Außerdem komme Athen ohne Schuldenschnitt nicht auf die Beine, sondern bleibe im Teufelskreis von Schulden, Sparen, mehr Schulden gefangen. Deshalb solle Athen raus aus dem Euro. Man dürfe "kein gutes Geld schlechtem hinterherwerfen".

"Steuerzahler als Ausfallzahler für Casiongeschäfte"

Burkhard Hirsch argumentiert stärker politisch: Er fordert für die EU eine gemeinsame Sozial- und Wirtschaftspolitik, eine Idee, die für Neoliberale eigentlich ein Graus ist. ESM mache "den Steuerzahler zum Ausfallzahler für Casinogeschäfte", so Hirsch.

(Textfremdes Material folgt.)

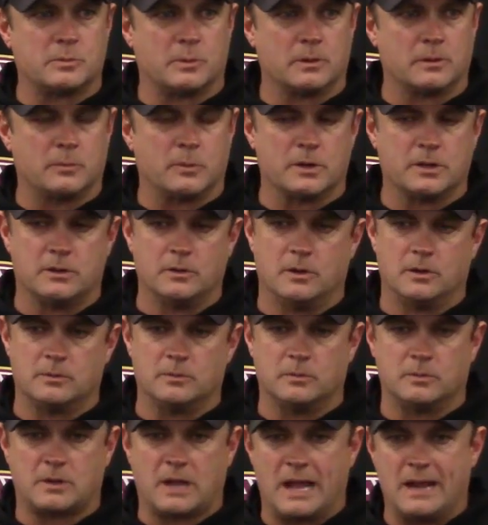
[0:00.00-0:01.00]
We're
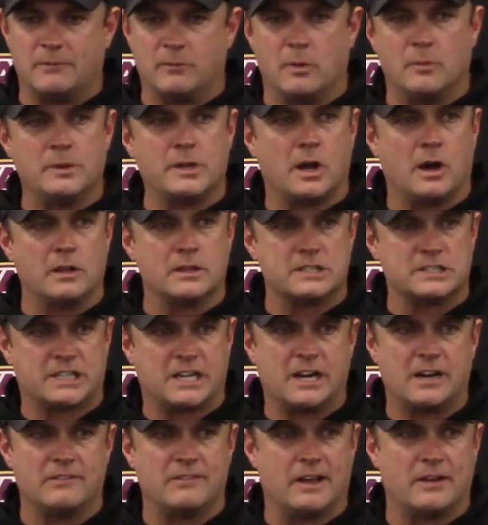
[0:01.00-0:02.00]
doing kind of what we call this
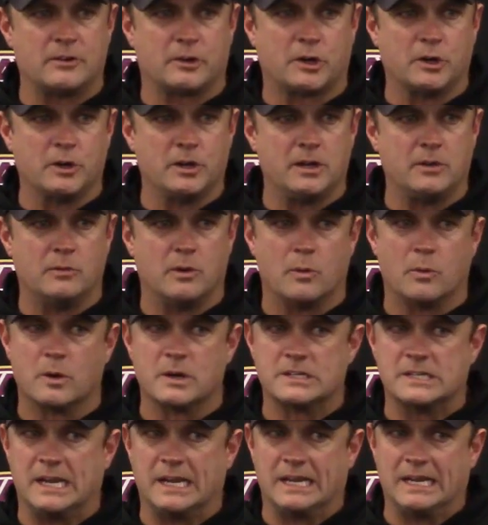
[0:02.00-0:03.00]
caravan recruiting, where
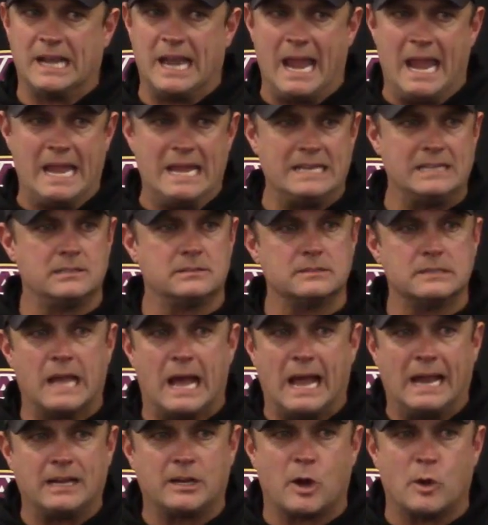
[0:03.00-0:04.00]
we're taking
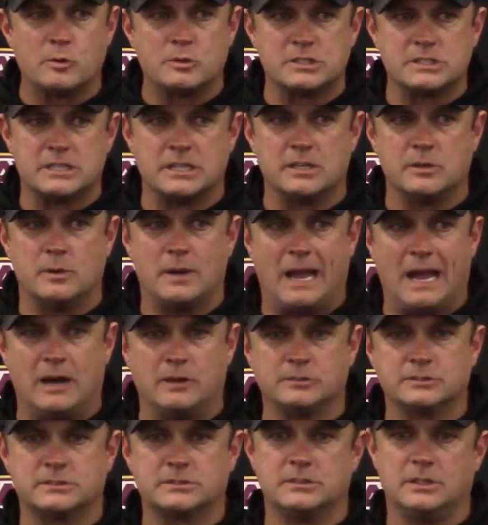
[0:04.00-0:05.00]
8-9 coaches into a
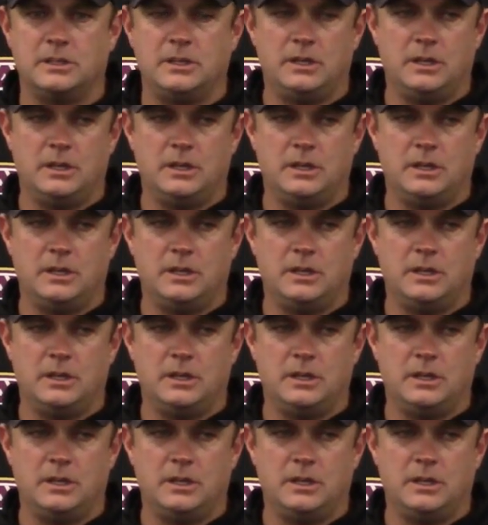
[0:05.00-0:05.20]
house,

Diese in erstaunlichem Gleichklang von Neo- und Linksliberalen formulierte Kritik ist mehr als eine Randnotiz. Laut Schäffler gibt es mehr als 20 ESM-Skeptiker in den Fraktionen von Union und FDP. Wenn der Bundestag über ESM abstimmt, könnte Merkel in die peinliche Lage kommen, auf die Opposition angewiesen zu sein. Laut Fraktionsspitzen von Union und FDP ist Merkels eigene Mehrheit indes nicht in Gefahr.

Die Pro-Position vertraten Westerwelle und der aufstrebende liberale Europa-Politiker Alexander von Lambsdorff. Wenn Deutschland sich der Euro-Rettung verweigere, sei die EU in Gefahr. Westerwelle betonte, dass ESM kein Automatismus sei. Er greife nur, wenn der Euro als Ganzes in Gefahr sei, nicht bei allen dramatischen Haushaltsschieflagen. Zudem haben Berlin und der Bundestag ein Vetorecht. Die Idee von Finanzminister Schäuble, ESM man Parlament vorbei zu beschließen, ist vom Tisch.

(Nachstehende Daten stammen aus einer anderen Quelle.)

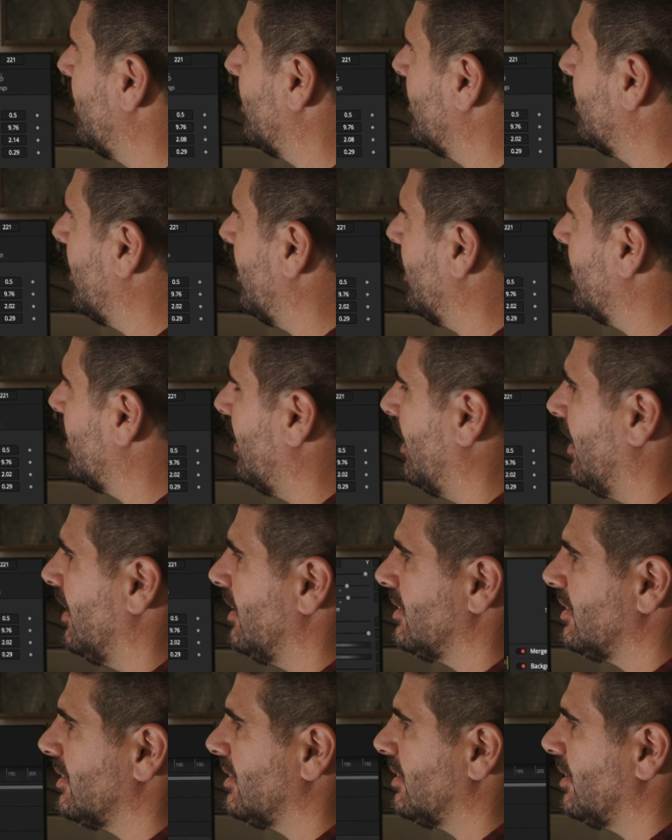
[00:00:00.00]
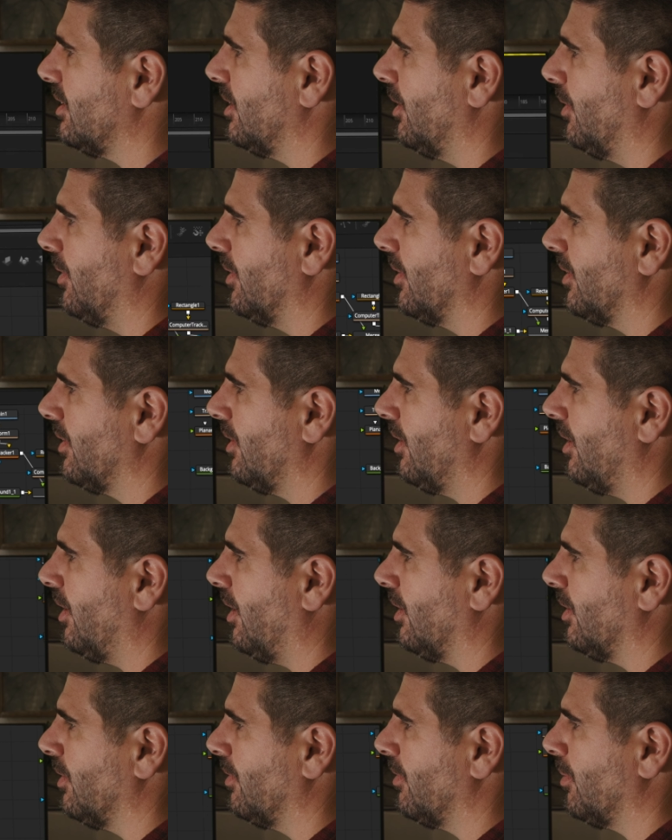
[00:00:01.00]
a lot of lines going
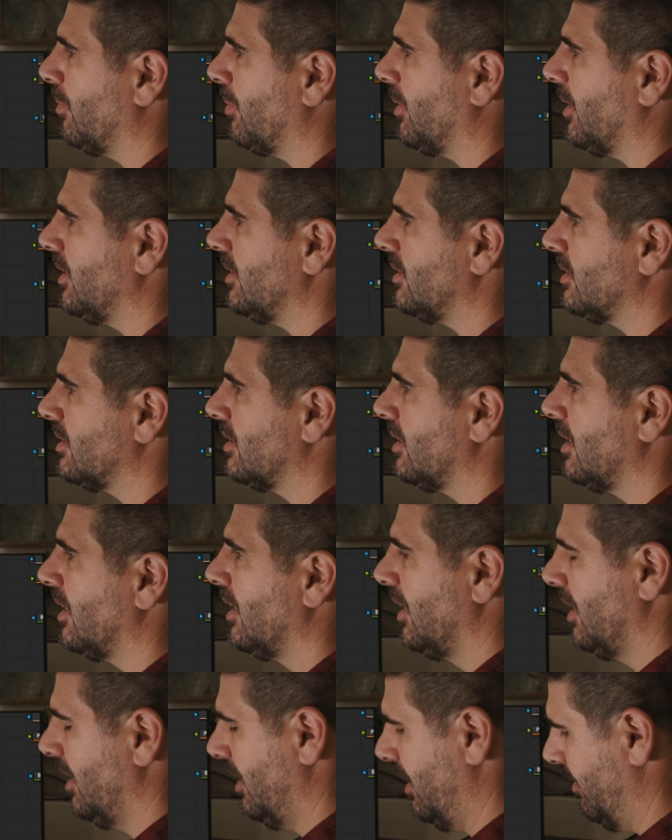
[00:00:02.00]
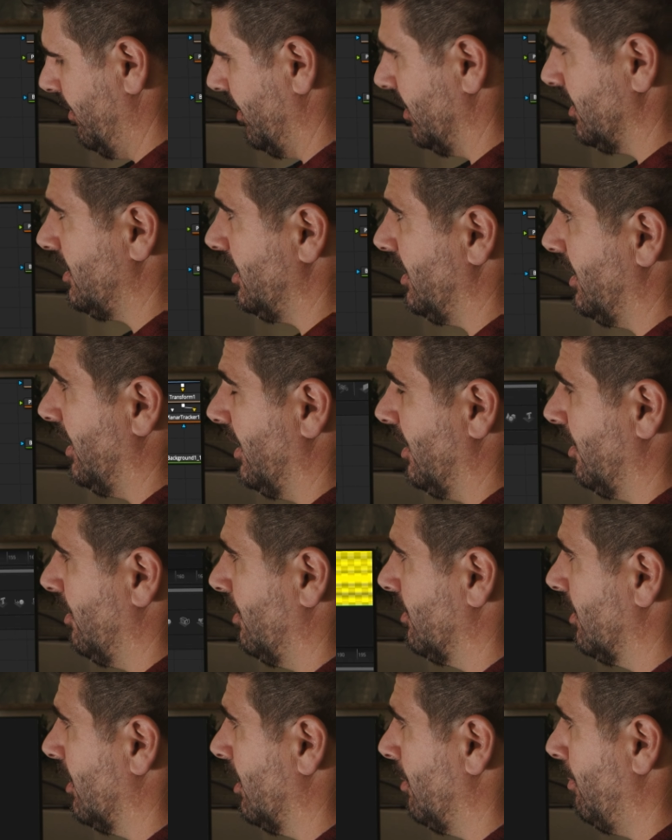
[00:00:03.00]
all over the place. We can see that
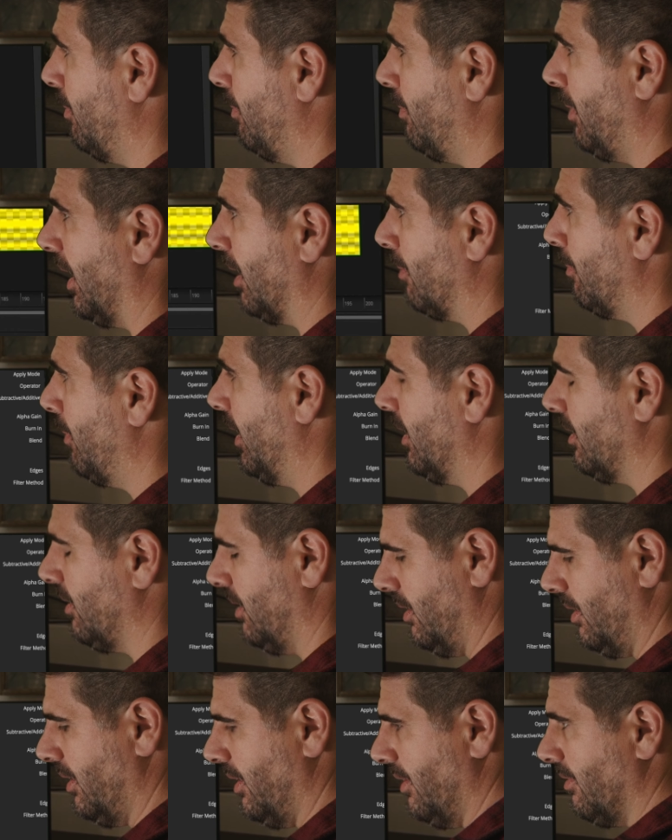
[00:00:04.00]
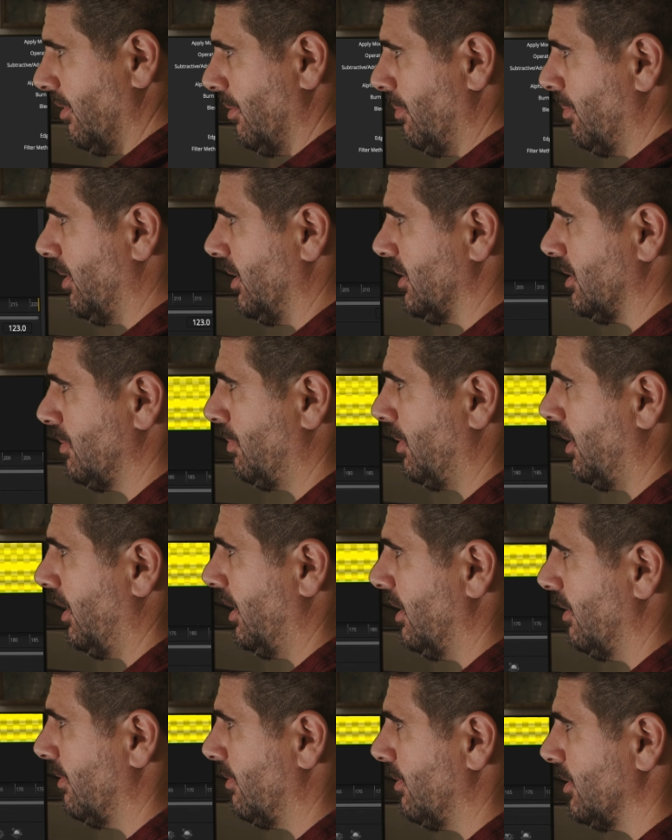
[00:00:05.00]
over our black background, and we press
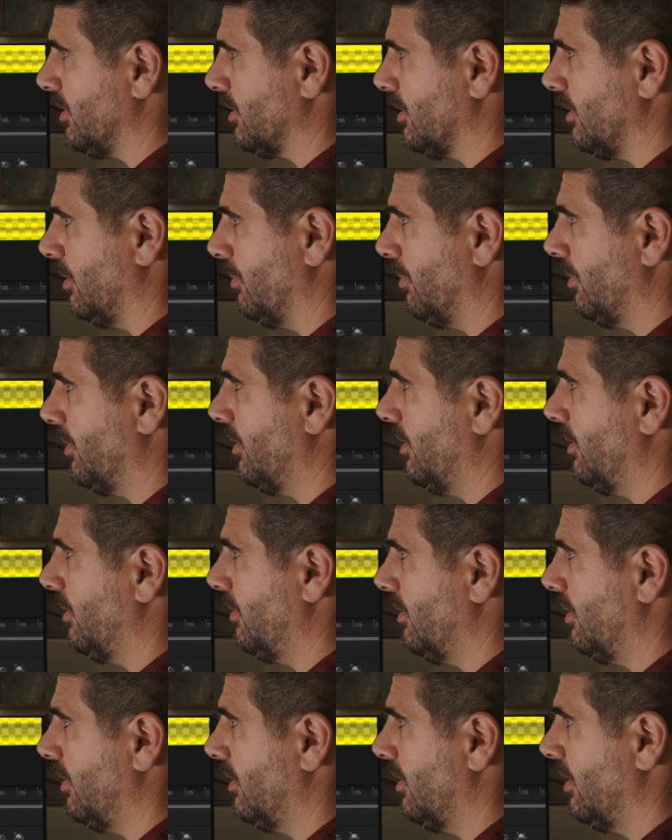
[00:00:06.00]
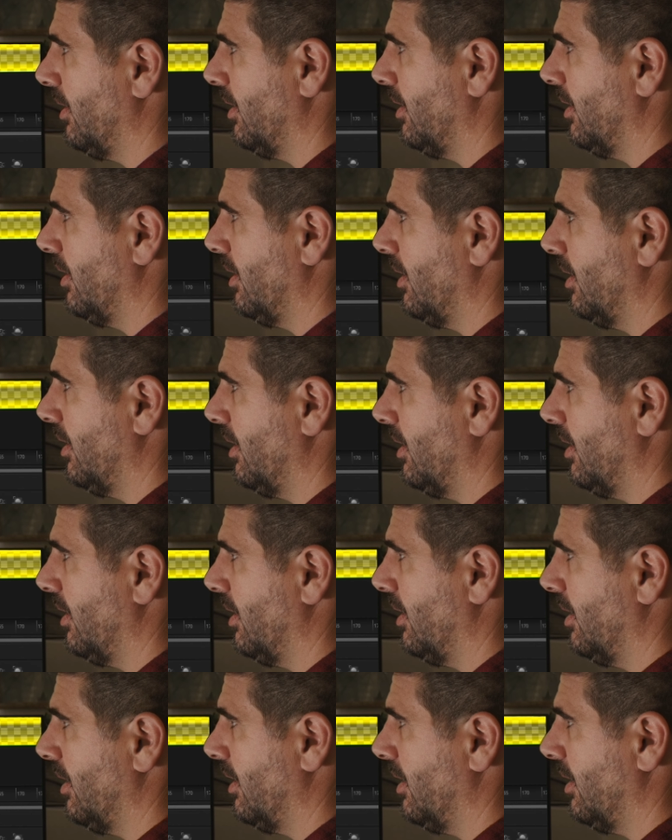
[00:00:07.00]
play. If we scrub through,
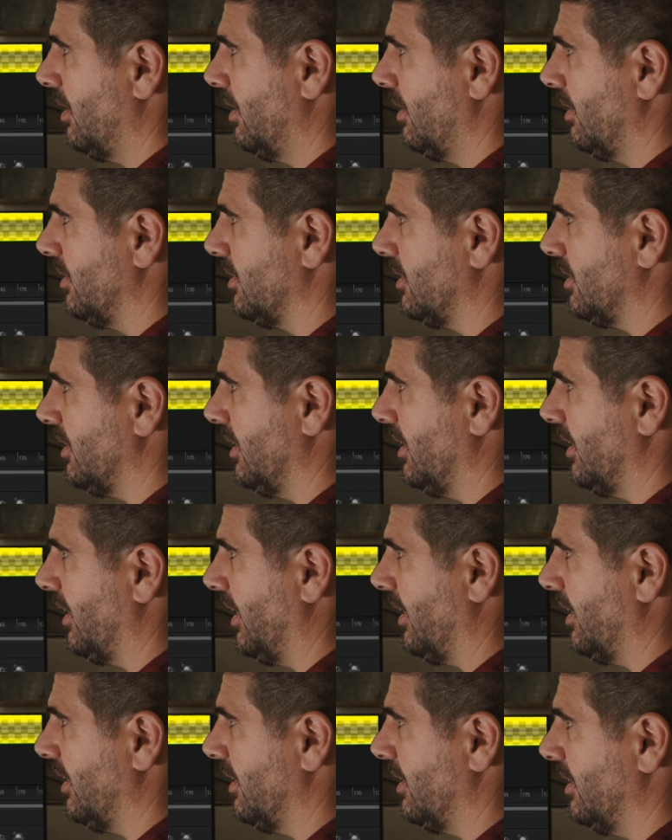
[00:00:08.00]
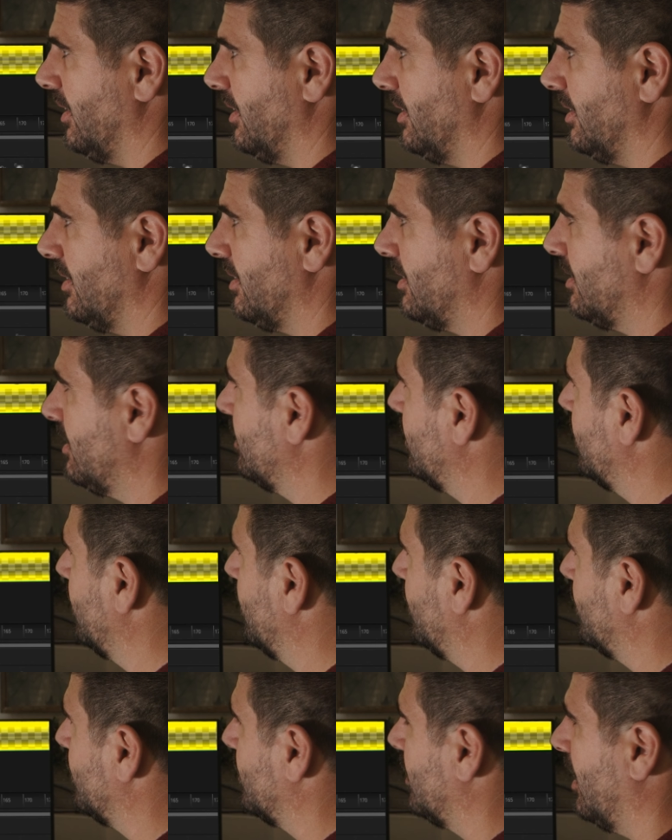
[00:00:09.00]
you see that
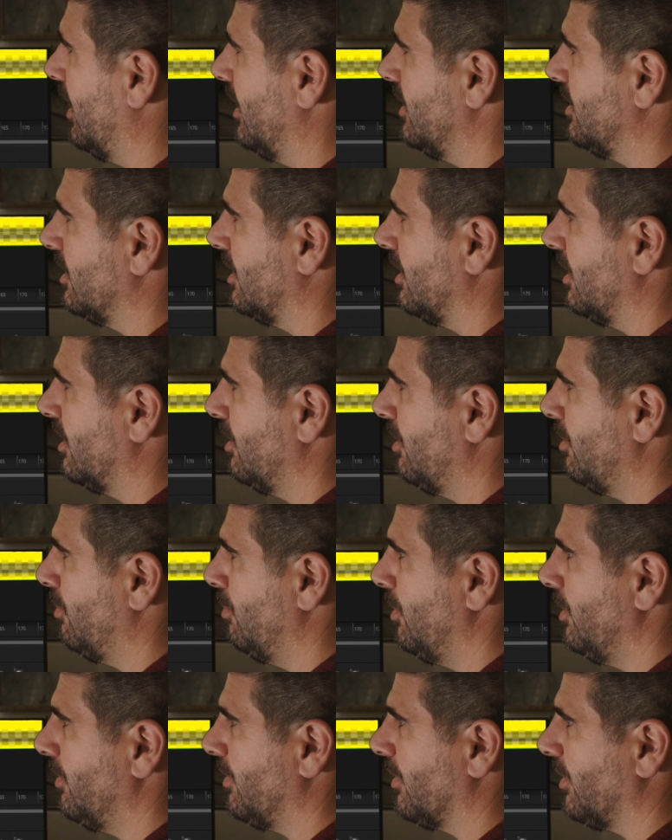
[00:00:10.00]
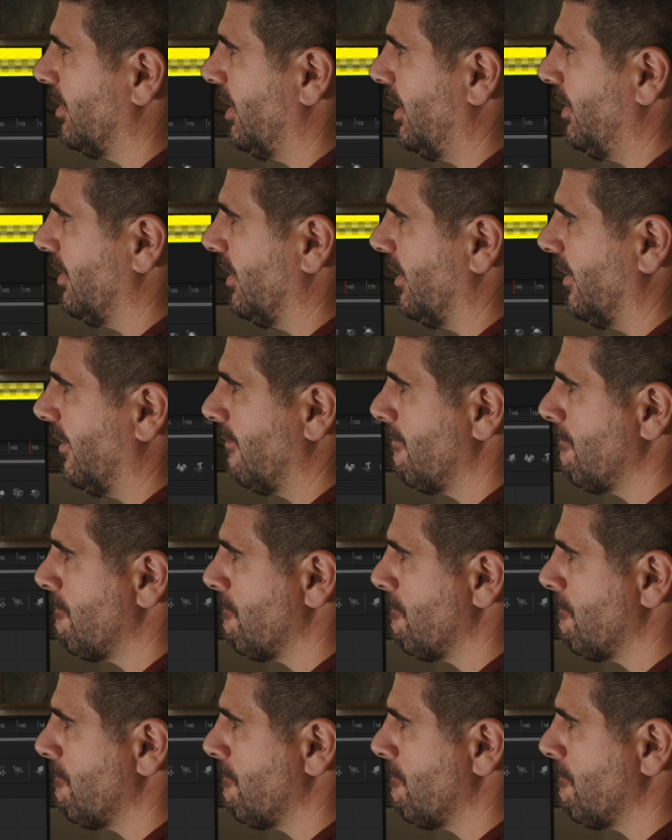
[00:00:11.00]
those lines are moving around there.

Deutsches Nein nutze EU-Gegnern

Ohne Euro-Rettungsschirm, so der Außenminister in dramatischem Ton, drohe eine Rezession, die die Finanzkrise nach dem Lehman-Crash weit in den Schatten stellen werde. Nüchterner und eher wie ein Außenminister argumentierte Lambsdorff. Er nahm die Kritiker gegen Vorwürfe, deutschnational zu sein in Schutz – doch ein deutsches Nein zu ESM nutze den EU-Gegner von Wilders bis Le Pen. Zudem profitiere die deutsche (Export-) Wirtschaft enorm von den dank Euro niedrigen Zinsen. Der FDP-MdB Florian Tonkar argumentierte, dass der von Schäffler geforderte Schuldenschnitt und Austritt von Athen und Lissbon aus dem Euro für Deutschland teurer würden als ESM.

Die Mehrheit für den Eurorettungsschirm war am Ende deutlich - aber sie vedankt sich eher realpolitischen Zwängen als Überzeugung. Ausgestanden ist die Debatte für Merkel und Rößler noch nicht.